Showing posts with label Boulting Brothers. Show all posts
Showing posts with label Boulting Brothers. Show all posts

Thursday, 30 March 2017

Heavens Above.


Some critics believe that the last of the Boulting Brothers social satires Heavens Above (1963) deserves to be remembered because of Peter Sellers lead performance as the sincere Church of England clergyman who gets sent due to a clerical (no pun intended) error to the wrong parish and I would not disagree, but there is far more to the film than just Sellers award winning performance. It’s a clever and humorous satire on religion, the establishment and the working class and was called the Boulting Brothers most ‘human picture’ [1].
 
Sellers at his best.
The film is set in a small country town called Orbiston Parva that is over lorded by the Despard family, rich local landowners and proprietors of a factory that provides local employment. When we first meet the Rev. John Smallwood (Sellers) he is in a prison cell having been trussed up by a convict he has recommended to be made a trustee. The prison authorities are not unhappy to see their prison chaplain moved to another parish. But we soon discover that there are two John Smallwood’s and the wrong one gets sent to Orbiston Parva where chaos ensues.  Firstly he appoints a West Indian dustman as his churchwarden and then to make matters worse he moves the very large and unruly Smith family into the Manse.  Following these two actions things can only get worse and believe me they do.
 
Eric Skyes with a young future Small Faces star - Steve Marriott.
This British movie has an exceptional cast that’s far to long to list here but I would give special mention to Eric Skyes as head of the Smith family, Cecil Parker as the Archdeacon who recommends Smallwood for the Orbiston Parva parish and lives to regret it, Brock Peters as the churchwarden and Ian Carmichael in a guest appearance as the other Smallwood.  The films script was written by Frank Harvey, who was also responsible for writing the scripts for I’m All Right Jack (1959) and Privates Progress (1956), and based on an idea by Malcolm Muggeridge who also has a cameo role in the film.  

[1] Cecil Wilson Daily Mail 22 May 1963

Friday, 27 May 2016

Privates Progress.


Stanley Windrush may be a familiar name for the lovers of 1950’s British cinema as the actor Ian Carmichael famously played the character twice. In 1959 he played Windrush in the Boulting Brothers movie I’m All Right Jack a satire on British industrial relations in the 1950’s.
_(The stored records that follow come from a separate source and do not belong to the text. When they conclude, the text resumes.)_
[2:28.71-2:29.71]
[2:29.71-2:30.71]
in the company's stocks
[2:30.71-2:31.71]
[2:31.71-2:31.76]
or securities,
This movie was in fact a sequel to an earlier Boulting Brothers movie Privates Progress (1956) another satire but this time a light-hearted look at British army life during WW2. It included actors and characters found in the later film including Carmichael first portrayal of the unfortunate misfit Windrush that turned out to give the actor his first big break in movies.
 
What the English call a silly ass. 
Both these films had a satirical capability that was in many ways unique to the brothers and were ‘irreverently critical of British institutions’[1] The movie opens in 1942 and we find Stanley Windrush at University in the middle of his studies when he is called up to join the army to do his bit for the war effort. Our Stanley is of course an academic who comes from a well to do family and is assumed to be officer material. But Stanley turns out to be particularly incompetent, what the English would call a ‘silly ass’; consequently he does not survive the officer-training course at Gravestone Barracks. Placed in a far flung holding unit as a regular private where he can do no harm amongst fellow soldiers who display immense energy and resourcefulness avoiding any work. Its there he befriends Private Cox (Richard Attenborough) a particularly crafty layabout. Both men are drafted into a division commanded by Stanley’s uncle, Brigadier Tracepurcel (Dennis Price) a rather untrustworthy individual who has been tasked with uplifting a hoard of looted treasures and works of art from behind German lines. Stanley’s main job is to interpret but there is one slight problem his training at the interpreters school has been in Japanese and not German!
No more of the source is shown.